* _Problem requirements_
The answer should be a faithful retyping of the records that follow, pictures excluded.
BEGIN Recorded information
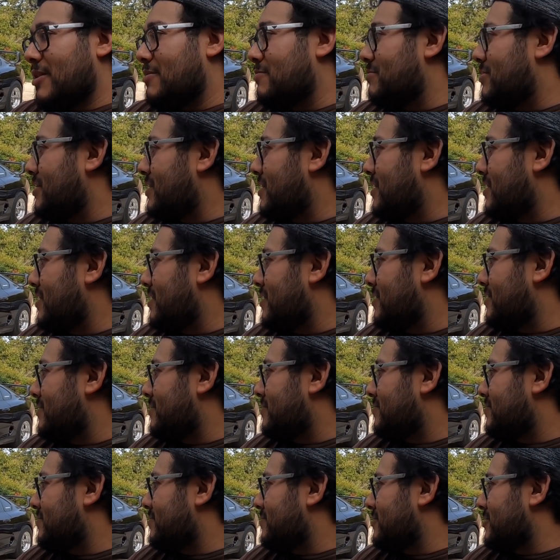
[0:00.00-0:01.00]
But
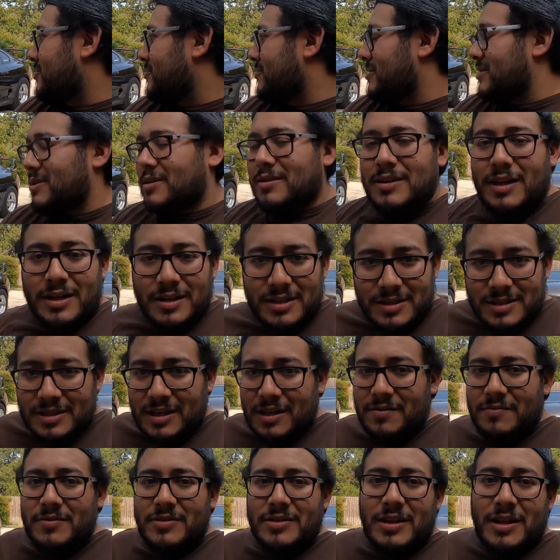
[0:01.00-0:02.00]
you know, it's a
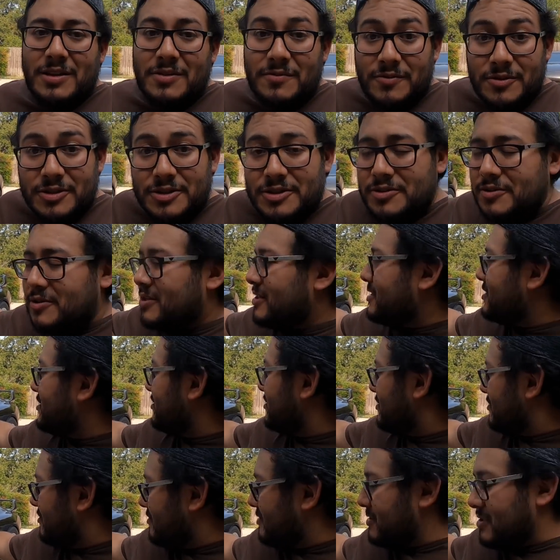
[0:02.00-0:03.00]
97th anniversary
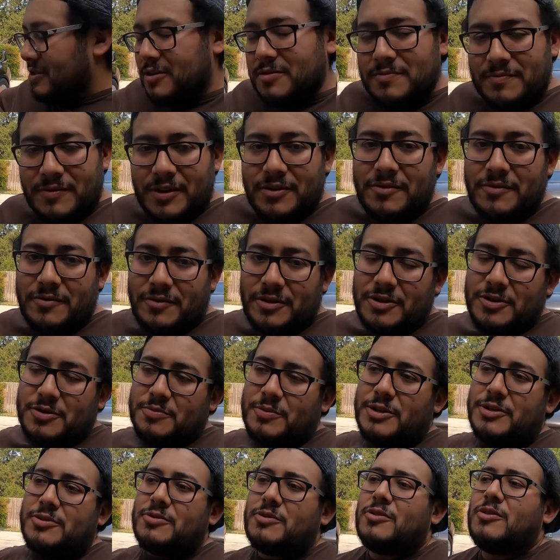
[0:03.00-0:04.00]
edition. You know, it's this very, very
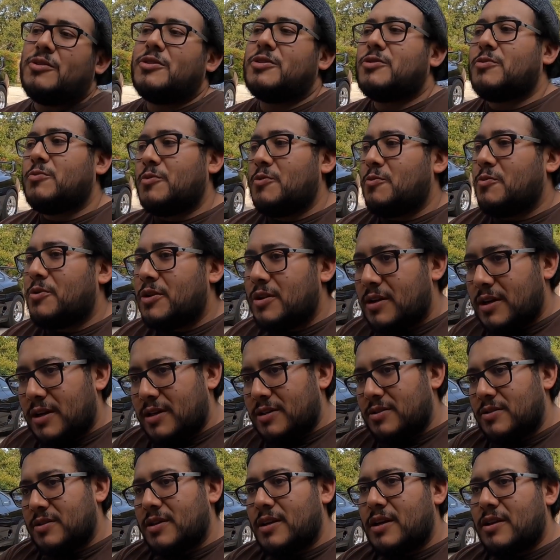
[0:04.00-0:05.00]
special car. So we wanted to
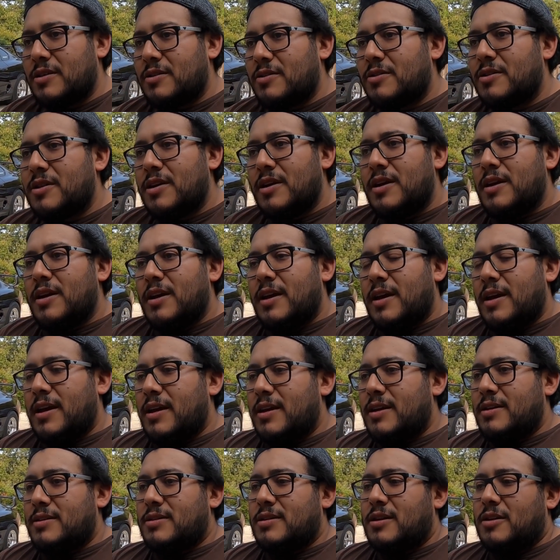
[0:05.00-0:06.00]
get together
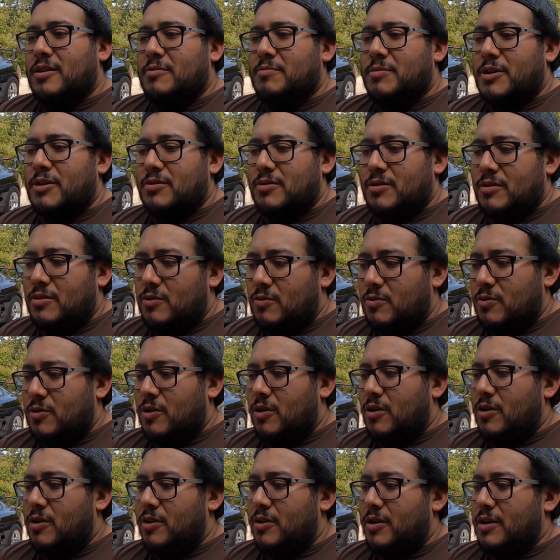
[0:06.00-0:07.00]
and talk about the whole
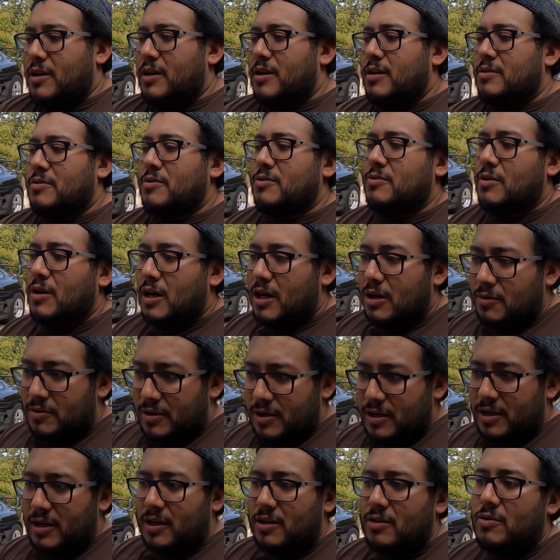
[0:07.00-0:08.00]
car, and you know, how
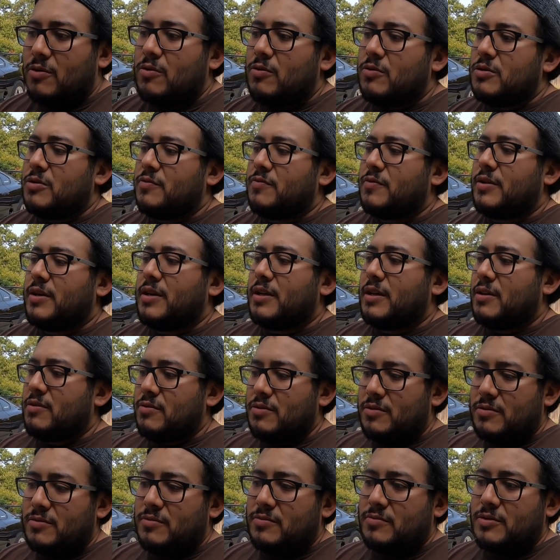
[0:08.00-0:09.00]
he got a hold of it.
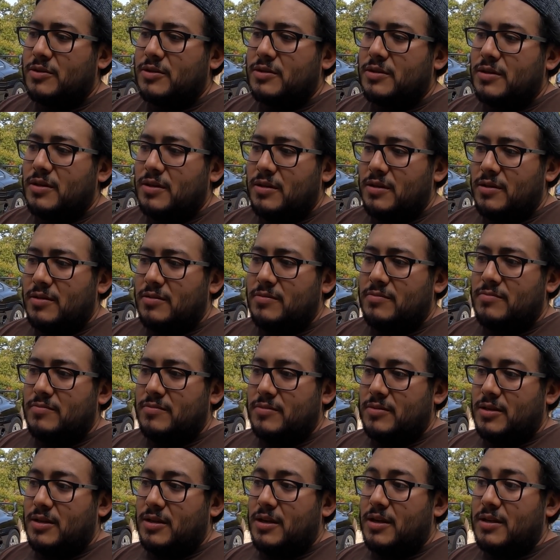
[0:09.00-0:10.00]
And you know, because he
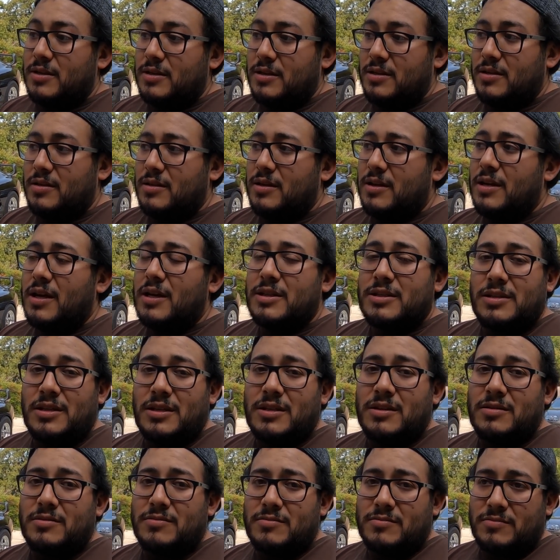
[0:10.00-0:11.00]

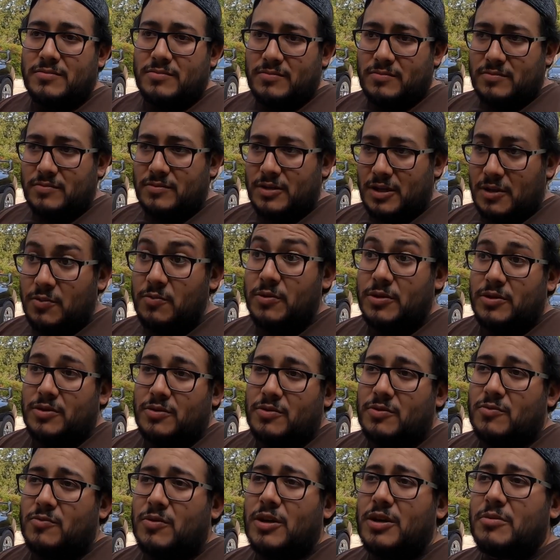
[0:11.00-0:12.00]
went
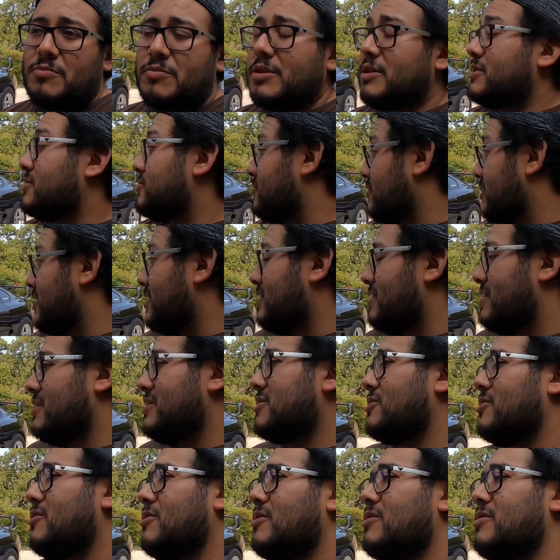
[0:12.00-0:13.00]
through quite a bit to get
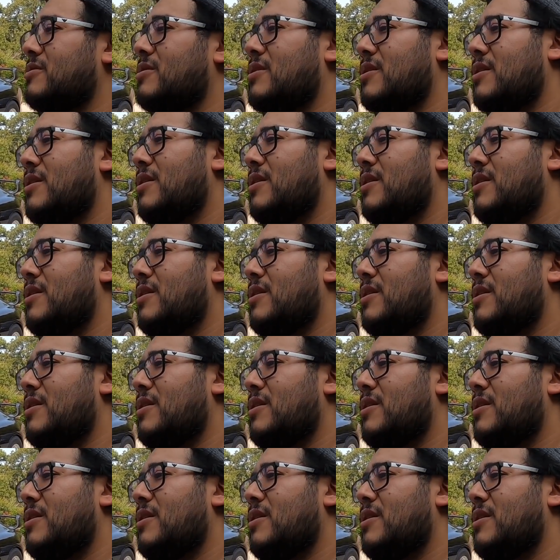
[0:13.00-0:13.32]
this car,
END Recorded information
* _Solution_
[0:00.00-0:01.00]
But
[0:01.00-0:02.00]
you know, it's a
[0:02.00-0:03.00]
97th anniversary
[0:03.00-0:04.00]
edition. You know, it's this very, very
[0:04.00-0:05.00]
special car. So we wanted to
[0:05.00-0:06.00]
get together
[0:06.00-0:07.00]
and talk about the whole
[0:07.00-0:08.00]
car, and you know, how
[0:08.00-0:09.00]
he got a hold of it.
[0:09.00-0:10.00]
And you know, because he
[0:10.00-0:11.00]

[0:11.00-0:12.00]
went
[0:12.00-0:13.00]
through quite a bit to get
[0:13.00-0:13.32]
this car,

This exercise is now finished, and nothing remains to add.